Demographics-wise, I did speak with a lot of older women who voted for Coakley. No canvass is an absolute measure of the voting public, however I saw today in Massachusetts some of what I saw in New Hampshire canvassing during the primaries: women motivated to turn out and folks not picking up their phones because they just don't want to speak with one more campaign person or pollster. Will this be another New Hampshire? I have no idea - but take that observation for what it's worth.
Please, if you're in Massachusetts or close to it and you have some free time, knock on some doors. It's well worth it, you'll feel like you've done your part and it's been my experience that talking with real voters cures some of the angst of a high stakes election.
And thank you, thank you, thank you for everything you've done - it might just be that we turned this one around.
UPDATE: omgitsparishilton (gotta love that alias) posted a link to Nate Silver's thoughts on a possible "Shy Tory Factor" among Coakley supporters - namely, that Frank Luntz can't find any of them to spend face time with him on camara discussing their candidate:
I'd say this is either a really bad sign for Martha Coakley or a really good sign. The way in which it could be a really bad sign is obvious. But how could it be a really good sign?
Because Luntz isn't having trouble finding Coakley voters so much as he's having trouble finding Coakley voters who are willing to go on camera and talk about their candidate. And if people aren't willing to go on camera and talk about their candidate, they also might not be willing to talk to a pollster about their candidate. If there is non-response bias in the polls, which is basically the way that Coakley wins this, then this sort of anecdote that would be archetypal of that.

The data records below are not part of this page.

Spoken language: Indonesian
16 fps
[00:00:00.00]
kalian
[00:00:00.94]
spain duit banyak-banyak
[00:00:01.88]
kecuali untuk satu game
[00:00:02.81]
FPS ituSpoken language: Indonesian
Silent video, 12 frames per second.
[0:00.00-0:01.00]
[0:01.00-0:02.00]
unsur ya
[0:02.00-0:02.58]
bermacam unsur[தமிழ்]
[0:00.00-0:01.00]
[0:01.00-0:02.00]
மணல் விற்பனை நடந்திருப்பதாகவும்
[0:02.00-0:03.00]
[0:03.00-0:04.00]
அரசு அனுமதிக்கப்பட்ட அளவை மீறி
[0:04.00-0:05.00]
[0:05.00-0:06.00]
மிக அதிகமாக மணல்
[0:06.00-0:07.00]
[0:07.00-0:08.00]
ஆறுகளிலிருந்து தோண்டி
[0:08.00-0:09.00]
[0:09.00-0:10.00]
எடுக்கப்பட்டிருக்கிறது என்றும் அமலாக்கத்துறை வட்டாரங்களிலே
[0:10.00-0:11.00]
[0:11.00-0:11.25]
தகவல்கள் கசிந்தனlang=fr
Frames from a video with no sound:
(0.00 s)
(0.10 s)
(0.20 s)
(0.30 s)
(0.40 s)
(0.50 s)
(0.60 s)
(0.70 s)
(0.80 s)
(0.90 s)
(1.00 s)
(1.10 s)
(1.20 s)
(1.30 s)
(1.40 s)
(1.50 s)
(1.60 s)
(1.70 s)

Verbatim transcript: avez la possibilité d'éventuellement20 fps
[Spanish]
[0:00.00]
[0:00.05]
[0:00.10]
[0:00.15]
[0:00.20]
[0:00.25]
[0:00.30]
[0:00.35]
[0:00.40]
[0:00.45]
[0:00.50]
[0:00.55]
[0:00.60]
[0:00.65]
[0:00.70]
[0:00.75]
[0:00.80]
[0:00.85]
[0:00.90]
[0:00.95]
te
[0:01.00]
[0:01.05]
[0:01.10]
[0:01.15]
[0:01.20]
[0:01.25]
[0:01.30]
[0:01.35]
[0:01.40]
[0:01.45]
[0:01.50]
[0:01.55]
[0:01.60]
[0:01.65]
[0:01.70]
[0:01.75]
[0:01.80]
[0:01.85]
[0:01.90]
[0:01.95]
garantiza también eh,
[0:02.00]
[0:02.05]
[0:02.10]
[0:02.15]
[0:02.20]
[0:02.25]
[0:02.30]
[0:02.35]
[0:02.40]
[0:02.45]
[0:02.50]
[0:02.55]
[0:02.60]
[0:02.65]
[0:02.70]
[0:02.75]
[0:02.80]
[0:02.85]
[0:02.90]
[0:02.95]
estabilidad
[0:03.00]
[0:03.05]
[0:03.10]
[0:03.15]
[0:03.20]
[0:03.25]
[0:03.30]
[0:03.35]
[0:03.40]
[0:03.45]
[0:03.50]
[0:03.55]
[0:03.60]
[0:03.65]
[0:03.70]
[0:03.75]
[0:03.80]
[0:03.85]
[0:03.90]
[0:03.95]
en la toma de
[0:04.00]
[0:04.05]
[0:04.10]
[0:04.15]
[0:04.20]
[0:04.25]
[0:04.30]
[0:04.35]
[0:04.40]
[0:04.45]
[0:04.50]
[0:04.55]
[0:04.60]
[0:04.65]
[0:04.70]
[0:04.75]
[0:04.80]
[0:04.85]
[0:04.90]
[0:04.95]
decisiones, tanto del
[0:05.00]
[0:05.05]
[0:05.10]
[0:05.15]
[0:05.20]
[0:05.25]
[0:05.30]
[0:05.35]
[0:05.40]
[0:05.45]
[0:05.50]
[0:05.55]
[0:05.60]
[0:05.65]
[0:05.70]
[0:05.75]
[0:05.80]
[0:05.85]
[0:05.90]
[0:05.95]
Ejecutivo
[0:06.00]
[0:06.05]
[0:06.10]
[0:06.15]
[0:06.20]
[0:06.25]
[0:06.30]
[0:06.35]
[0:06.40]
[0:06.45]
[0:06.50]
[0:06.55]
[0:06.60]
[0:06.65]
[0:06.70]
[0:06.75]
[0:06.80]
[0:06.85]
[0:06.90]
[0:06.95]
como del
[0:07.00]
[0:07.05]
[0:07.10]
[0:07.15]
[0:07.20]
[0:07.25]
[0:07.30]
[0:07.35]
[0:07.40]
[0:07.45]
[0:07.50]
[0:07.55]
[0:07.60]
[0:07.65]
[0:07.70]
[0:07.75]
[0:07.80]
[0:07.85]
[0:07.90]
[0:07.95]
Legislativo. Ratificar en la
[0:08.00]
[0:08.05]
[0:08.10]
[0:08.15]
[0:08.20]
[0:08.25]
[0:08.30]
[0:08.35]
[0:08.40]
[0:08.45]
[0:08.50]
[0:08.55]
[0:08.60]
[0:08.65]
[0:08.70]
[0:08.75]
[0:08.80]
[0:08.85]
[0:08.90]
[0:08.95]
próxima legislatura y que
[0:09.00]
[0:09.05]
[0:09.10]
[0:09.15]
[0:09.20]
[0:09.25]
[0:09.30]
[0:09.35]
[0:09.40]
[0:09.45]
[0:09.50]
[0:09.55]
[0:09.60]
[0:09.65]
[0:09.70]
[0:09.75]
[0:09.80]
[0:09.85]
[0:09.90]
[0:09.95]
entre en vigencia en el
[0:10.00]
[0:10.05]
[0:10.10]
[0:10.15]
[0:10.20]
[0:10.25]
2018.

link: http://www.fivethirtyeight.com/...
After talking to voters today, it wouldn't knock me off my feet to find some of this in play - i.e., Brown voters wanting to talk to every single pollster and media person out there because they want to get the message out that Massachusetts is winnable for a Republican, and Coakley voters just not wanting to debate the finer points of the candidate that they are quietly going to go to the polls to cast their votes for.
Another interesting parallel from my experience with Hillary Clinton voters in the New Hampshire primaries, if indeed this is what's happening on a wider scale in Massachusetts.